Ex-soignant et désormais directeur d'établissement, Daniel Brandého est actuellement consultant dans les secteurs de la santé et du médico-social. Il revient ici sur le travail avec des personnes polyhandicapées, qui nécessite de maîtriser leur violence, en allant parfois jusqu'à la contention, tout en préservant les libertés individuelles et en ne sombrant pas dans la maltraitance. Un exercice tout en équilibre...

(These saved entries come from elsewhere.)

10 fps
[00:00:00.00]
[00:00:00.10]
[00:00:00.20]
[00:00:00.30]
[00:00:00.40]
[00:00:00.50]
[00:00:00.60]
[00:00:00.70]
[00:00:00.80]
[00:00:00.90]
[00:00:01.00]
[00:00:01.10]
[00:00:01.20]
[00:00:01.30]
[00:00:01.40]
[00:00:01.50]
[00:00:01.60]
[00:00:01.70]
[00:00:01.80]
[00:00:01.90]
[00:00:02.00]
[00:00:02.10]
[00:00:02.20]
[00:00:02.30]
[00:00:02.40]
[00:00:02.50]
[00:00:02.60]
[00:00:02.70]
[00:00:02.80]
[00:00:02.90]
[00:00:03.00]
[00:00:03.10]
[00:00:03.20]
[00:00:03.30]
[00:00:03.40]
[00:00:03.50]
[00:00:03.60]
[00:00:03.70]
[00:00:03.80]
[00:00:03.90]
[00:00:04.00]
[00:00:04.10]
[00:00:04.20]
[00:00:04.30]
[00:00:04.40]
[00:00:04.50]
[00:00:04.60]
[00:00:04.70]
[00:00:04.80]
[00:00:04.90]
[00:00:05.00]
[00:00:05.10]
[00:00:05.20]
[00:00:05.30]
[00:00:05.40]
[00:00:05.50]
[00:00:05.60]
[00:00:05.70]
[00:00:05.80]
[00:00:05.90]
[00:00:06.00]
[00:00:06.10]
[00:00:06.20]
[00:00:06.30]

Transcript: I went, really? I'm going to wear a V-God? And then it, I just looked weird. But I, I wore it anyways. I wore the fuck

Les personnes polyhandicapées, très handicapées par la maladie mentale ou le handicap physique, furent longtemps les « oubliées de l’asile ». La loi d’orientation en faveur des personnes handicapées de 1975, suivie de celle de 2002 (1), a permis de les accueillir dans des structures adaptées : les foyers d’accueil médicalisés (FAM) et les maisons d’accueil spécialisées (MAS). En 2014, ces derniers totalisaient pas moins de 55 000 places.

Dans ces institutions, le personnel est majoritairement composé d’aides-soignantes et d’aides médico-psychologiques, les infirmières et les éducatrices constituant les cadres techniques. Pour tous, le travail soignant et/ou éducatif auprès de résidents est difficile, usant à certains moments. Il nécessite d’être présent dans tous les actes de la vie quotidienne de la personne, presque une attention de tous les instants. Les résidents aux schémas corporels parfois dysharmonieux n’ont pas tous acquis la propreté. Ils n’ont que peu de langage, s’expriment par des sons ou par la symptomatologie de leur corps. Les soignants doivent recommencer des tâches en apparence ingrates mais requérant un savoir-faire : la toilette, véritable soin corporel ; veiller à la vêture, au maintien des acquis, tant sur le plan moteur que psychique.

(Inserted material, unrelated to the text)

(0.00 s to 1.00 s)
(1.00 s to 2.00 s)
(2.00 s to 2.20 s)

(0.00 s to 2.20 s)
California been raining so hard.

Que l’un des résidents s’agite et il faut maîtriser la violence, laquelle va parfois jusqu’à la contention, tout en préservant les libertés individuelles et en ne sombrant pas dans la maltraitance. Les conduites d’automutilation – dents plantées dans la chair du bras, tête projetée avec violence contre le mur, sur la table, etc. – sont difficiles à gérer. Dans toutes ces situations, les soignants prennent des risques pour préserver la liberté d’aller et venir du résident et s’assurer de son consentement, comme l’exige la loi de 2002.

Si des conflits naissent dans l’équipe et/ou avec la hiérarchie, si le soignant rencontre des difficultés dans sa vie personnelle, alors il peut être gagné par l’épuisement. Victime de burn out, il va se sentir épuisé physiquement et psychologiquement. Pour se reconstituer, il aura besoin de réconfort, de reconnaissance, d’encouragement. Il ne trouve pas toujours ces attitudes au sein de l’équipe ni auprès de la hiérarchie. Alors, l’arrêt maladie est la seule porte de « sortie » pour se rétablir, en espérant que la cellule familiale et l’environnement social comprennent la nature des troubles et soient aidants.

C’est pour éviter cela qu’il faut réintroduire la parole dans des réunions, des groupes d’analyse de la pratique, donner un sens clinique à des conduites hors-normes habituelles. Formés, organisés, les soignants pourront être acteurs de leur vie professionnelle, donner du sens aux actes qu’ils réalisent dans la vie quotidienne, des actes qui sont essentiels pour le bien-être des résidents.

Nous conclurons par ces propos recueillis auprès d’une soignante : « Je ne suis pas fatiguée de ce que je fais. Nous sommes une bonne équipe et nous faisons le maximum pour que les résidents soient bien, mais ce n’est pas le métier le plus facile du monde. »

(1) : Loi rénovant l’action sociale et médico-sociale de 2002.